What the task requires: Omit the images and reproduce the rest of the entries exactly.

Data for this exercise:
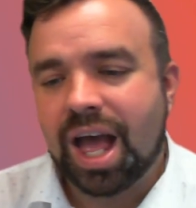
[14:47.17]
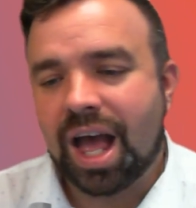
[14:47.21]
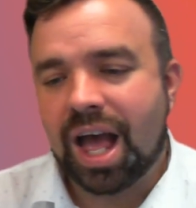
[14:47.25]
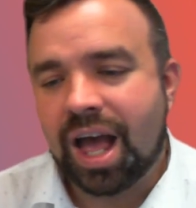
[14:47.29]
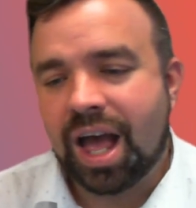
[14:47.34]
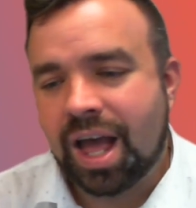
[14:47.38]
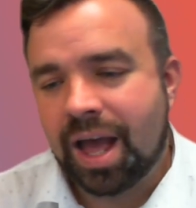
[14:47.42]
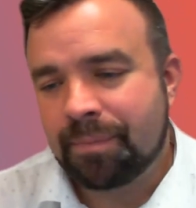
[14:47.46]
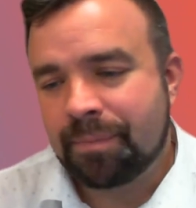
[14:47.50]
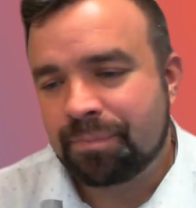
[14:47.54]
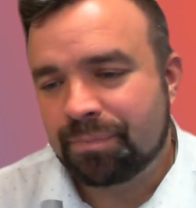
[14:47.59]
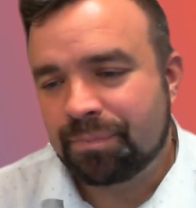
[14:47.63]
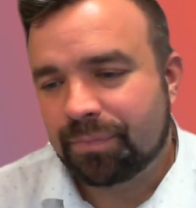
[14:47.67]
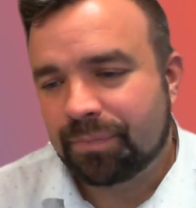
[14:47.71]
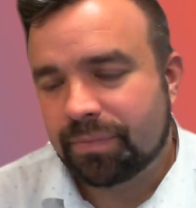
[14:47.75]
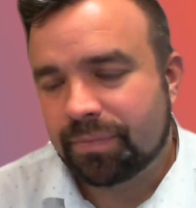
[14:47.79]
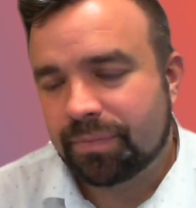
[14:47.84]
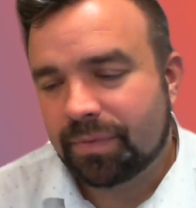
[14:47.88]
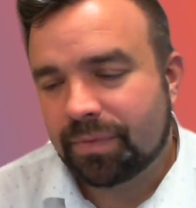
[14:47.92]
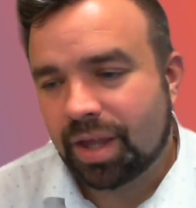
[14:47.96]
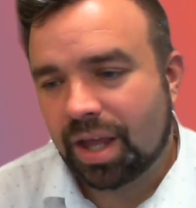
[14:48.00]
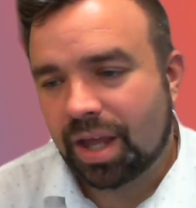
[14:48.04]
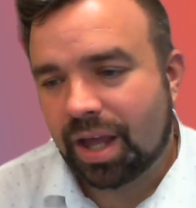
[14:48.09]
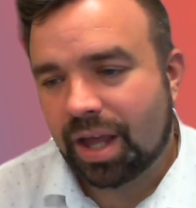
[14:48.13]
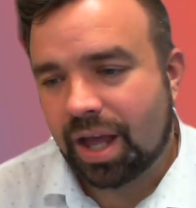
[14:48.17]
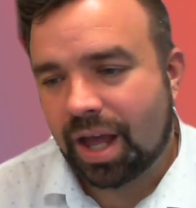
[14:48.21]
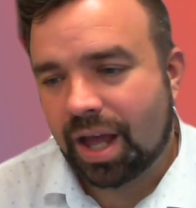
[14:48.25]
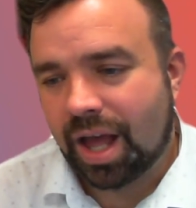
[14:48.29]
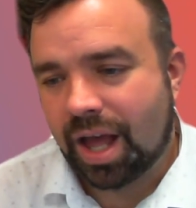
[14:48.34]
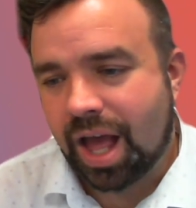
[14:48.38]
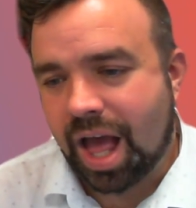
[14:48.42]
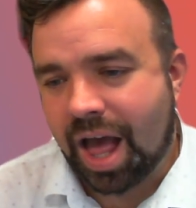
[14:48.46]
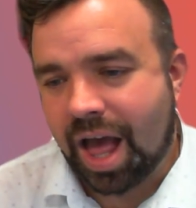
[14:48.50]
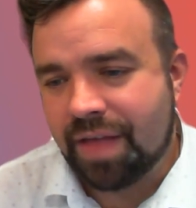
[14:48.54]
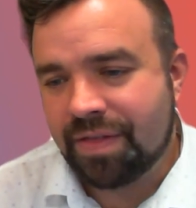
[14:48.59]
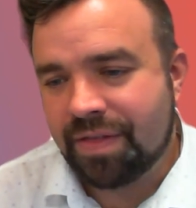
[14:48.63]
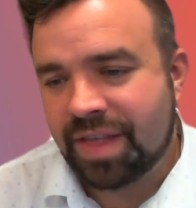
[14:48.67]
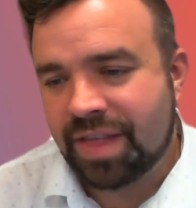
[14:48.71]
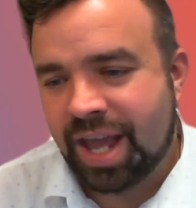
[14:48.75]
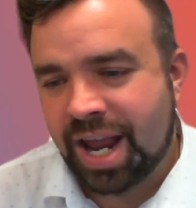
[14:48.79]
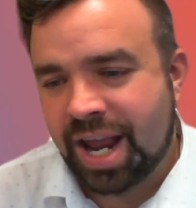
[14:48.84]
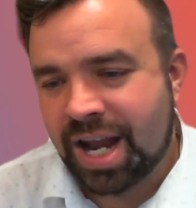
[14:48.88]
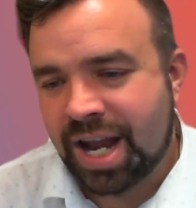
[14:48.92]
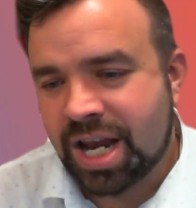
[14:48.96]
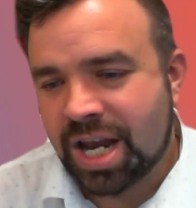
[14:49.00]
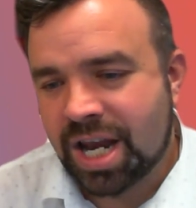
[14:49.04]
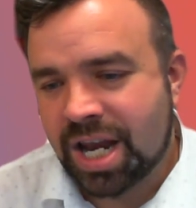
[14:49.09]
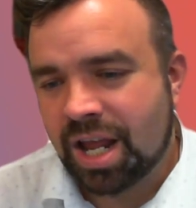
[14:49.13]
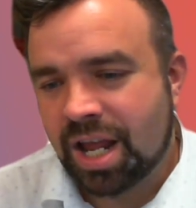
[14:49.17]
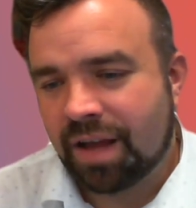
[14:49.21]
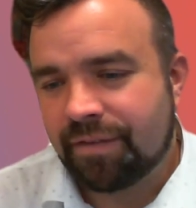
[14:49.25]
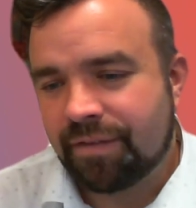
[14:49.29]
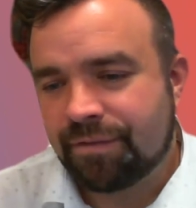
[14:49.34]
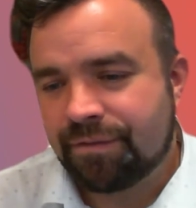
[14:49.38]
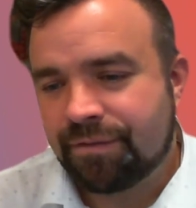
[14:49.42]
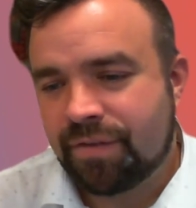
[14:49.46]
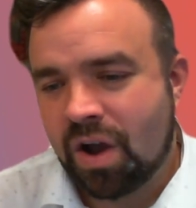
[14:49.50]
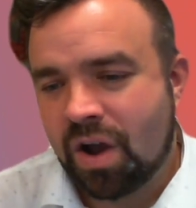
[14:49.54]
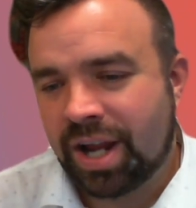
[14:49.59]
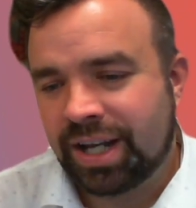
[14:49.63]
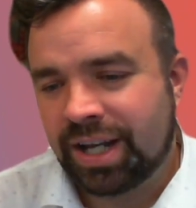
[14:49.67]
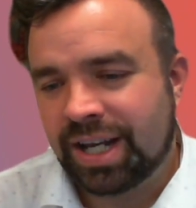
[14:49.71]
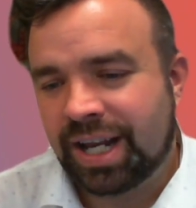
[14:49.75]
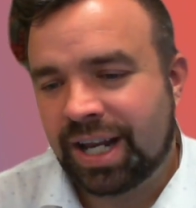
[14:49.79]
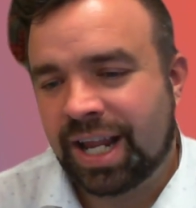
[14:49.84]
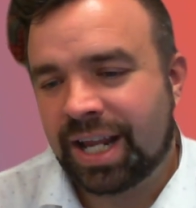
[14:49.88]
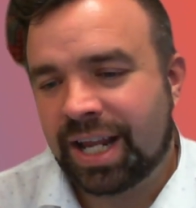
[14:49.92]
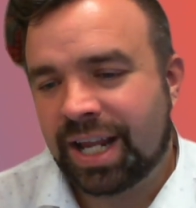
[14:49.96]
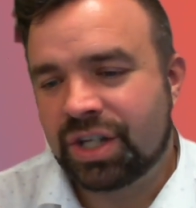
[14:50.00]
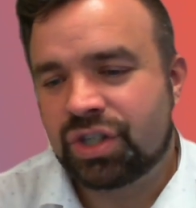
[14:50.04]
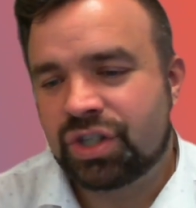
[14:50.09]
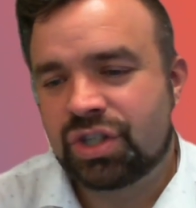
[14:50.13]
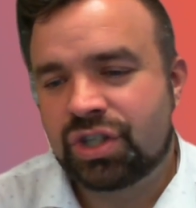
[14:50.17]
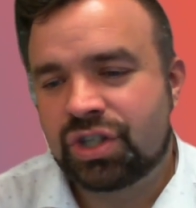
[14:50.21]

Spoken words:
And then finally,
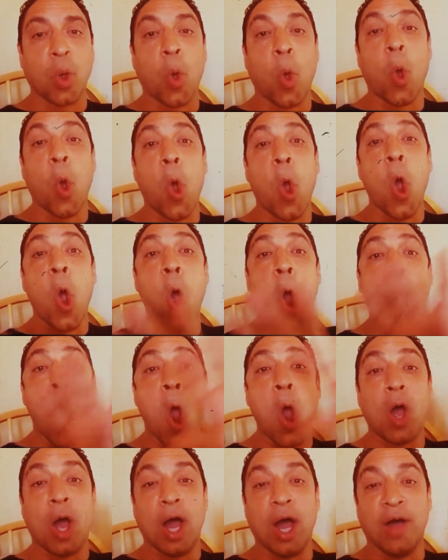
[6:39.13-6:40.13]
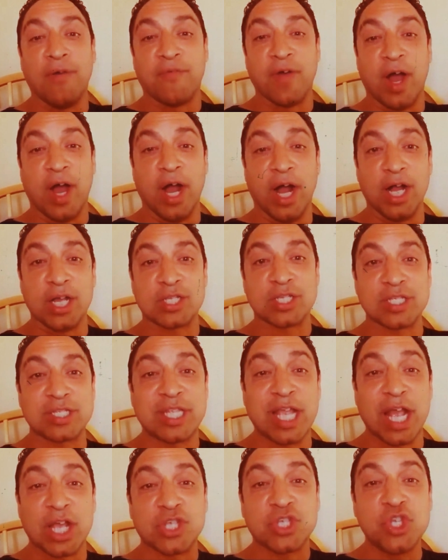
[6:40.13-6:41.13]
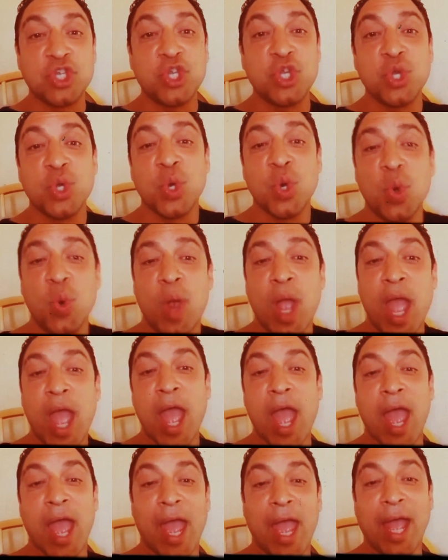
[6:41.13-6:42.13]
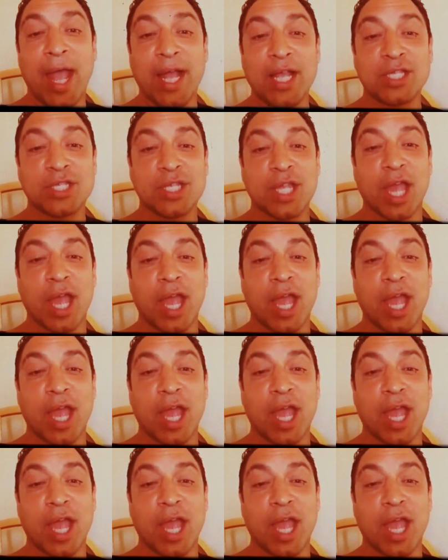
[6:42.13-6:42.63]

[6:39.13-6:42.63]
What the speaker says: All of us. That's U-S-S-S.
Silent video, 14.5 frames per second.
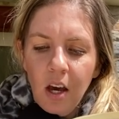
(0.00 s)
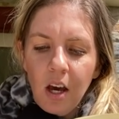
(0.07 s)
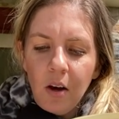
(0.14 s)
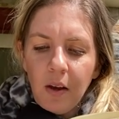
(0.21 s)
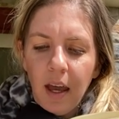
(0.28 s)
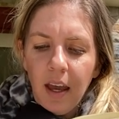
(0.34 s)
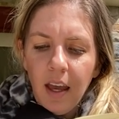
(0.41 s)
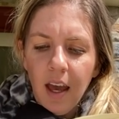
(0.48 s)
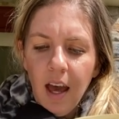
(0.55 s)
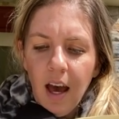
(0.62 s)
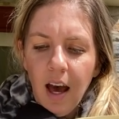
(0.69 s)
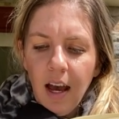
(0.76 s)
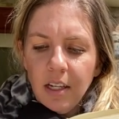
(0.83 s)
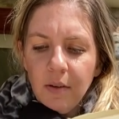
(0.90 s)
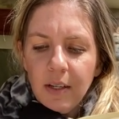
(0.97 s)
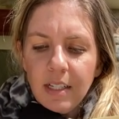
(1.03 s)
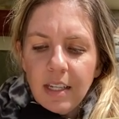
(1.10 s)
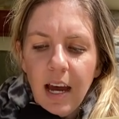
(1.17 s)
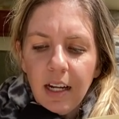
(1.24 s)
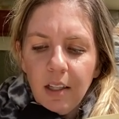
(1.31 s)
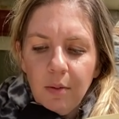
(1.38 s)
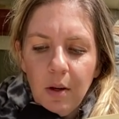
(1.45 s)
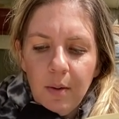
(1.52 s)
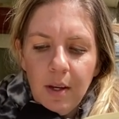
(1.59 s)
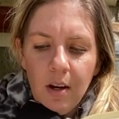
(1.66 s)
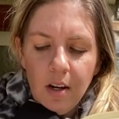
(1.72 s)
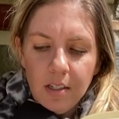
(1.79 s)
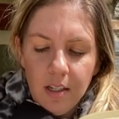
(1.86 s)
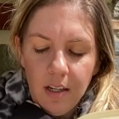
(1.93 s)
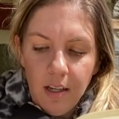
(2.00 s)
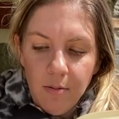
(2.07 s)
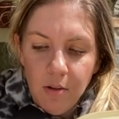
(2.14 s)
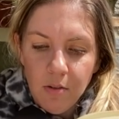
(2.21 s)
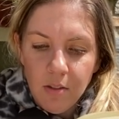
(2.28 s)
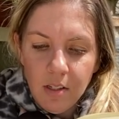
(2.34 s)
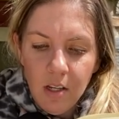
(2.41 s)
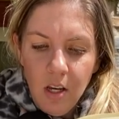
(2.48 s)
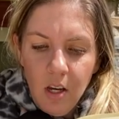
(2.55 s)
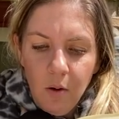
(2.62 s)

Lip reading: "Okay, I know exactly where we are," said Amos.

Response to this exercise:
[14:47.17]
[14:47.21]
[14:47.25]
[14:47.29]
[14:47.34]
[14:47.38]
[14:47.42]
[14:47.46]
[14:47.50]
[14:47.54]
[14:47.59]
[14:47.63]
[14:47.67]
[14:47.71]
[14:47.75]
[14:47.79]
[14:47.84]
[14:47.88]
[14:47.92]
[14:47.96]
[14:48.00]
[14:48.04]
[14:48.09]
[14:48.13]
[14:48.17]
[14:48.21]
[14:48.25]
[14:48.29]
[14:48.34]
[14:48.38]
[14:48.42]
[14:48.46]
[14:48.50]
[14:48.54]
[14:48.59]
[14:48.63]
[14:48.67]
[14:48.71]
[14:48.75]
[14:48.79]
[14:48.84]
[14:48.88]
[14:48.92]
[14:48.96]
[14:49.00]
[14:49.04]
[14:49.09]
[14:49.13]
[14:49.17]
[14:49.21]
[14:49.25]
[14:49.29]
[14:49.34]
[14:49.38]
[14:49.42]
[14:49.46]
[14:49.50]
[14:49.54]
[14:49.59]
[14:49.63]
[14:49.67]
[14:49.71]
[14:49.75]
[14:49.79]
[14:49.84]
[14:49.88]
[14:49.92]
[14:49.96]
[14:50.00]
[14:50.04]
[14:50.09]
[14:50.13]
[14:50.17]
[14:50.21]

Spoken words:
And then finally,
[6:39.13-6:40.13]
[6:40.13-6:41.13]
[6:41.13-6:42.13]
[6:42.13-6:42.63]

[6:39.13-6:42.63]
What the speaker says: All of us. That's U-S-S-S.
Silent video, 14.5 frames per second.
(0.00 s)
(0.07 s)
(0.14 s)
(0.21 s)
(0.28 s)
(0.34 s)
(0.41 s)
(0.48 s)
(0.55 s)
(0.62 s)
(0.69 s)
(0.76 s)
(0.83 s)
(0.90 s)
(0.97 s)
(1.03 s)
(1.10 s)
(1.17 s)
(1.24 s)
(1.31 s)
(1.38 s)
(1.45 s)
(1.52 s)
(1.59 s)
(1.66 s)
(1.72 s)
(1.79 s)
(1.86 s)
(1.93 s)
(2.00 s)
(2.07 s)
(2.14 s)
(2.21 s)
(2.28 s)
(2.34 s)
(2.41 s)
(2.48 s)
(2.55 s)
(2.62 s)

Lip reading: "Okay, I know exactly where we are," said Amos.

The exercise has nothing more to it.